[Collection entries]
━━━━━━

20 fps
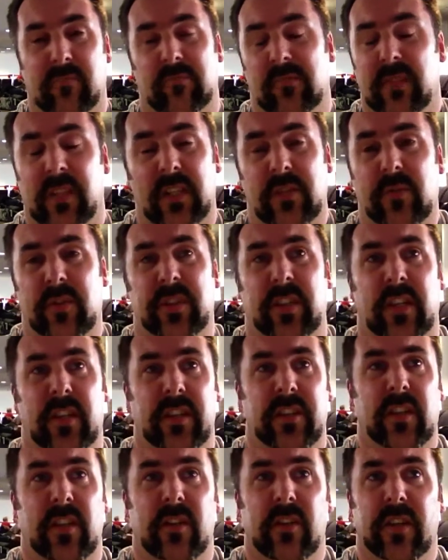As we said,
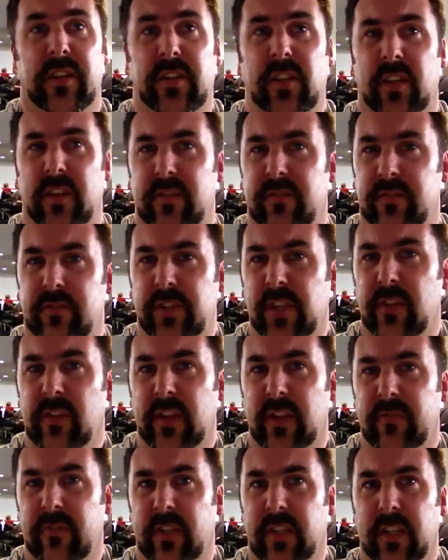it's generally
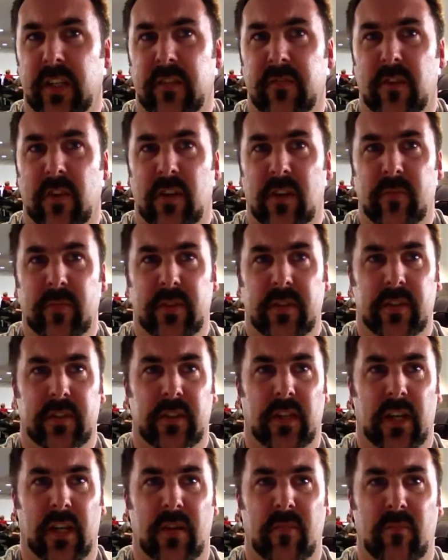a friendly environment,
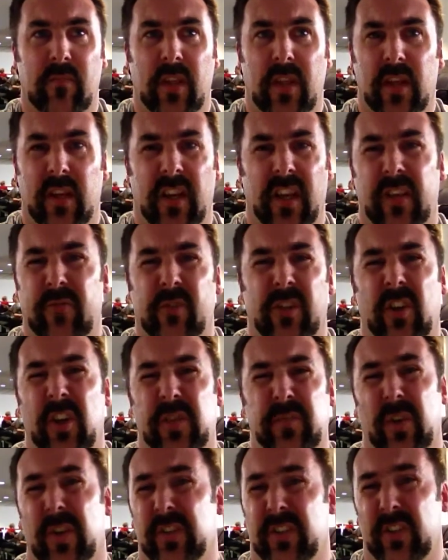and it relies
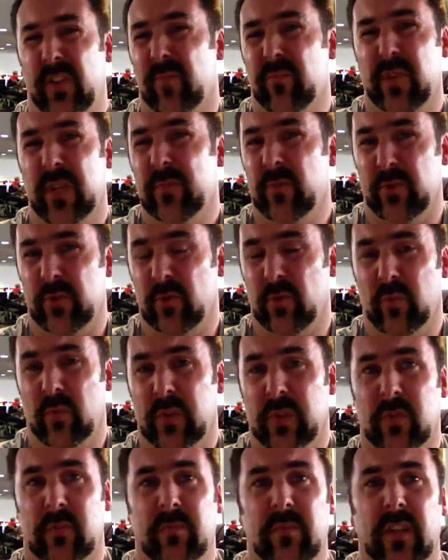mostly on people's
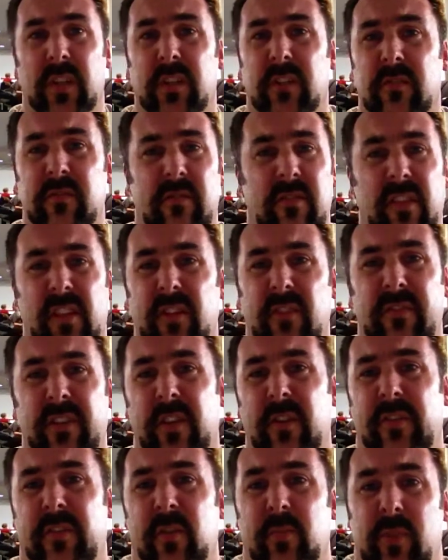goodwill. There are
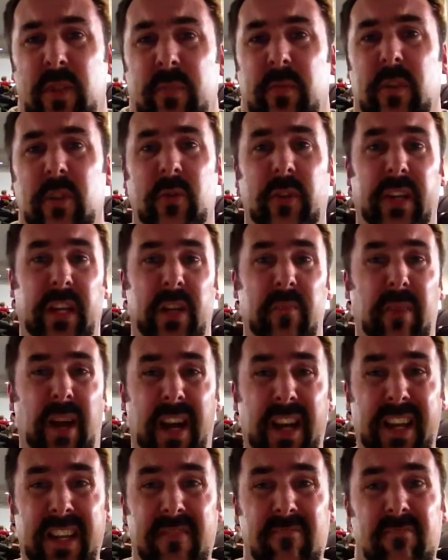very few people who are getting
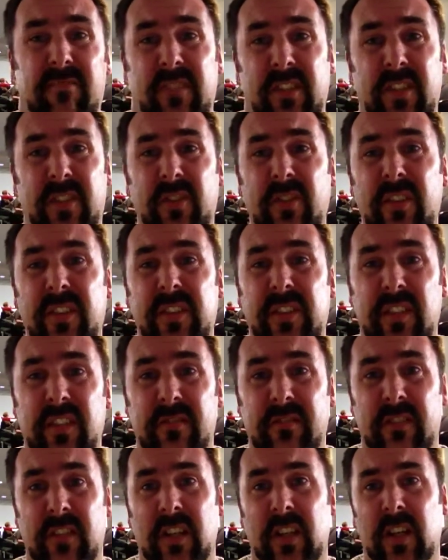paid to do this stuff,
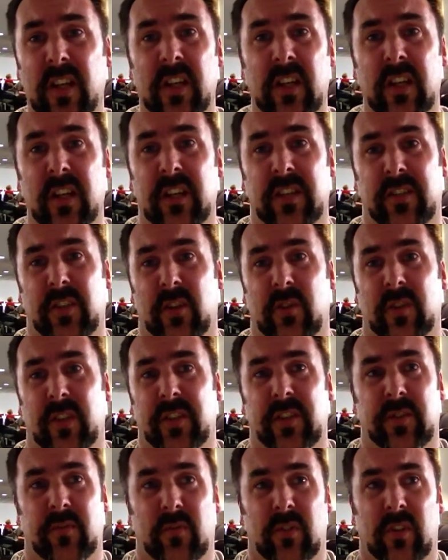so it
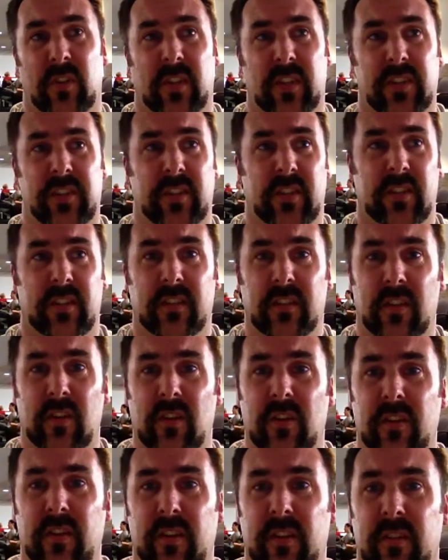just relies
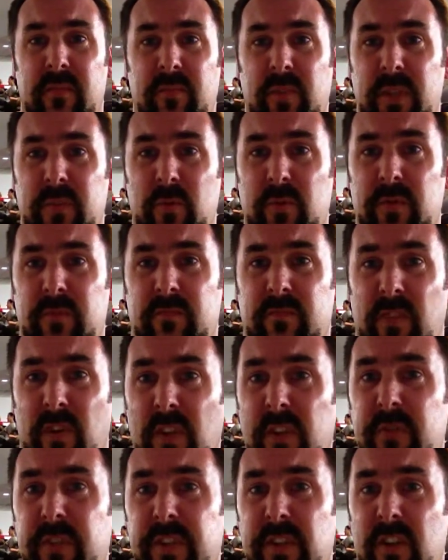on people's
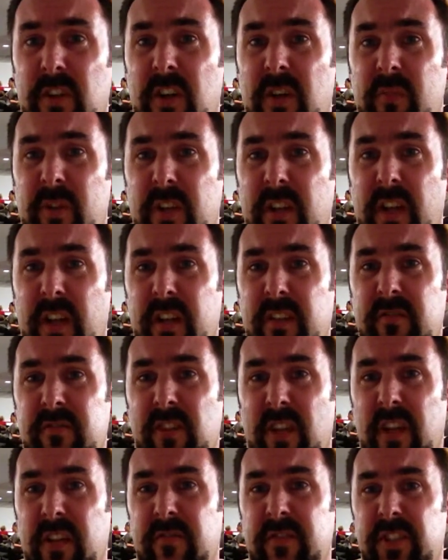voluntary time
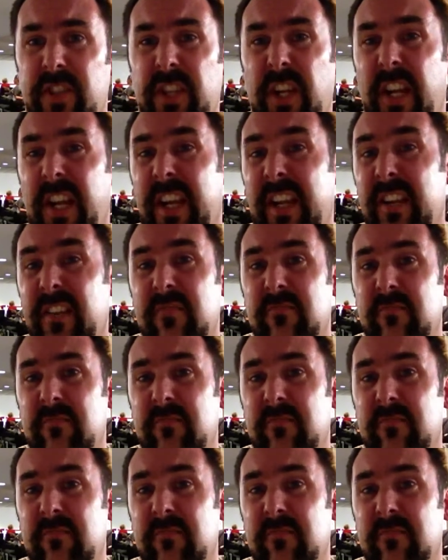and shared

━━━━━━

§ **EXERCISE DESCRIPTION**
Because the pictures are not wanted, retype only the text of every record, exactly as given.

§ **ANSWER TO THE EXERCISE**
20 fps
As we said,
it's generally
a friendly environment,
and it relies
mostly on people's
goodwill. There are
very few people who are getting
paid to do this stuff,
so it
just relies
on people's
voluntary time
and shared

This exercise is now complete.